March 22, 2013 Time Capsule 4 Comments

I wrote weekly editorials for a boutique industry newsletter for several years, anxious for both audience and income. I learned a lot about coming up with ideas for the weekly grind, trying to be simultaneously opinionated and entertaining in a few hundred words, and not sleeping much because I was working all the time. They’re fun to read as a look back at what was important then (and often still important now).

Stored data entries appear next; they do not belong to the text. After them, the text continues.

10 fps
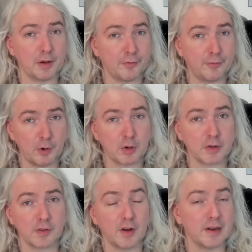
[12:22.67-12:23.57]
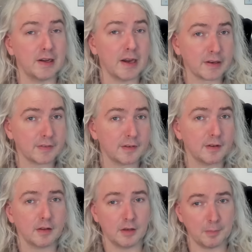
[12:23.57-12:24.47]
focus on next,
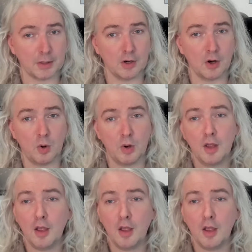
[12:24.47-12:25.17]
let me know.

I wrote this piece in July 2008.

Why IT-Led Change Projects are a Bad Idea: We Aren’t Charming Enough to Convince or Scary Enough to Threaten
By Mr. HIStalk

I was e-mailing a colleague the other day and spouted off an off-the-cuff remark that I kind of like in retrospect (that’s not just vanity talking because sometimes I say something really stupid and I realize it right away.) It was this:

“Executives buy IT because they want to crack the whip but aren’t willing to, so they use IT to force conformance without confrontation.”

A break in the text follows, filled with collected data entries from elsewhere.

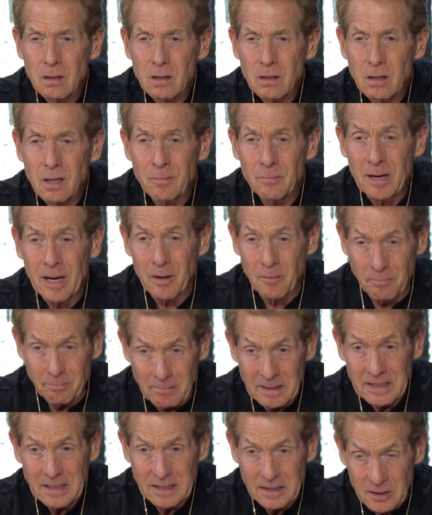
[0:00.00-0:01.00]
about
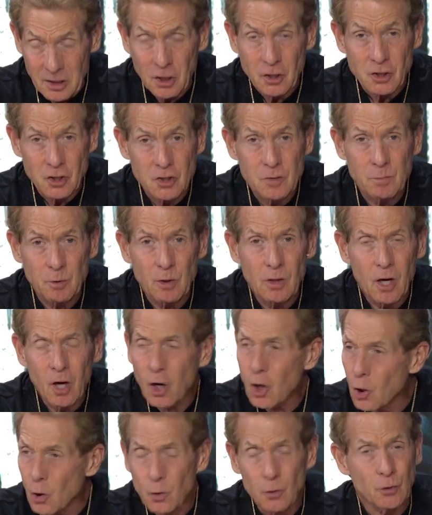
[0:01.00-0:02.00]
me and Undisputed, a
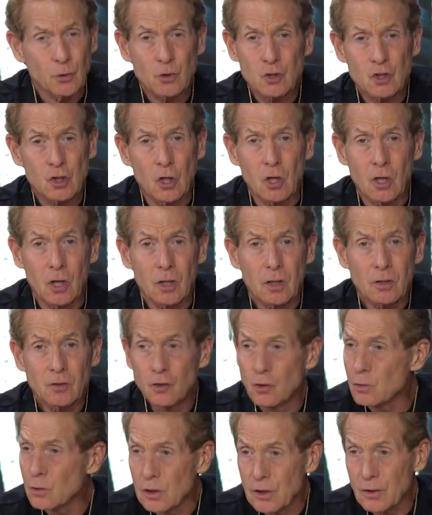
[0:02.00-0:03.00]
whole new song,
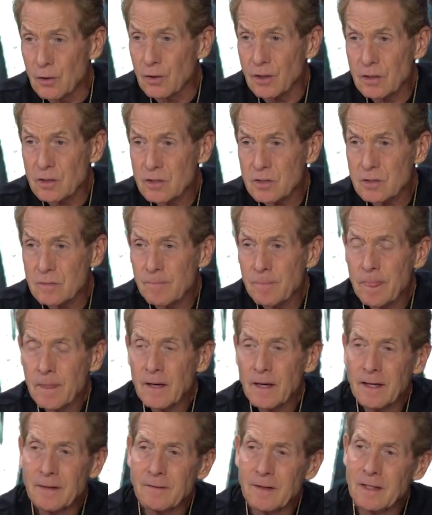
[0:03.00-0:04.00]
new lyrics.
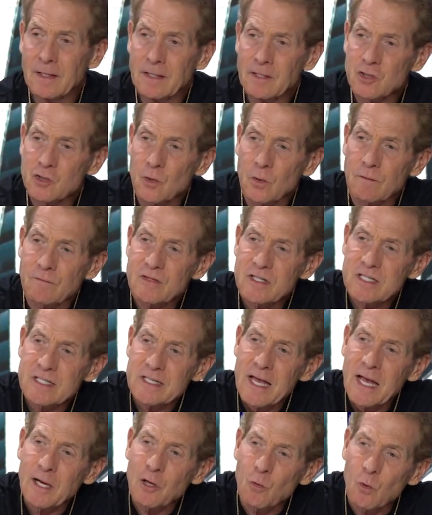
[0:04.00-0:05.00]
And then he sort of
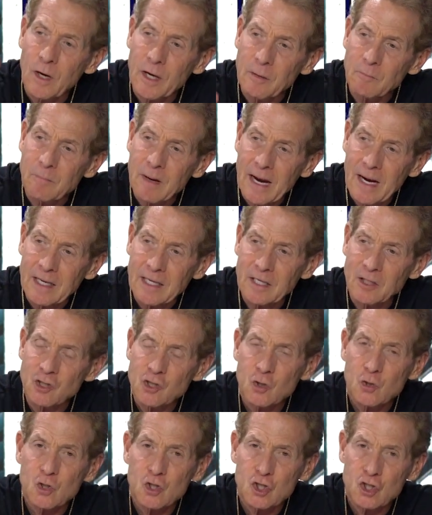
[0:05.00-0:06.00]
segued back
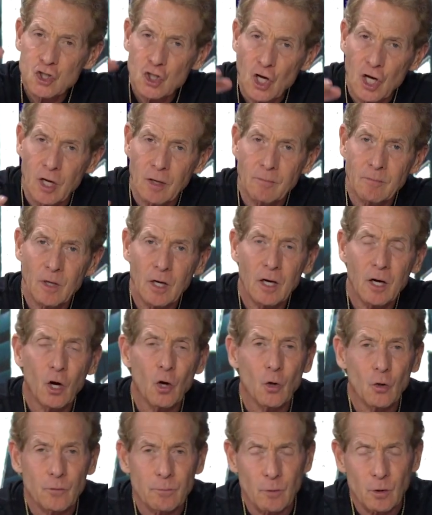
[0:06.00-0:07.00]
into some
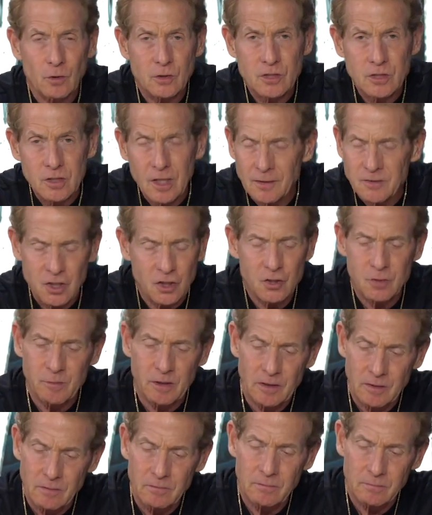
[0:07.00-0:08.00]
Old Mercy, excuse
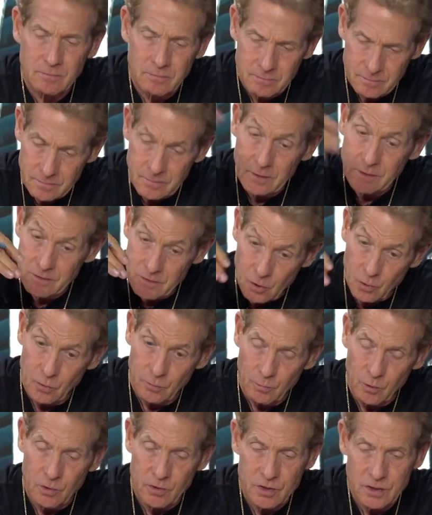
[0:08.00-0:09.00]
me, that's Old
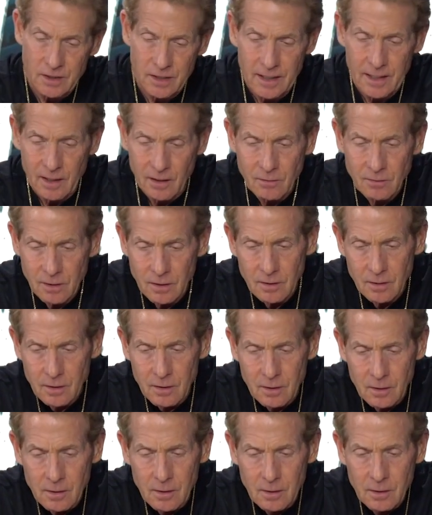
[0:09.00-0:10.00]
Mercy now,
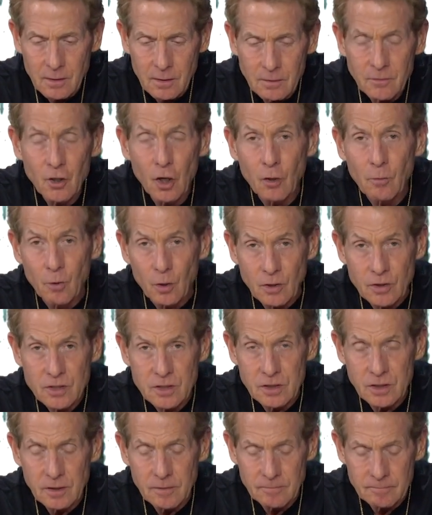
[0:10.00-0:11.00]
No Mercy.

I’ve been the poor IT guy who became the lightning rod for some executive’s grand plan for change. The IT project was where the rubber met the road, so we became the bearer of bad news for the masses: “You have to change your ways — your boss told me to tell you.”

(Please excuse those arrows sticking out of my back. We IT messengers get a lot of those, so they don’t really bother us all that much.)

For that and other reasons, I don’t even like the idea of calling anything an “IT project” unless it involves user-invisible infrastructure. “Buying IT” really means “demanding change,” so the expected result isn’t a “go-live” — it’s a “be-different.” Only a little of that involves computer stuff.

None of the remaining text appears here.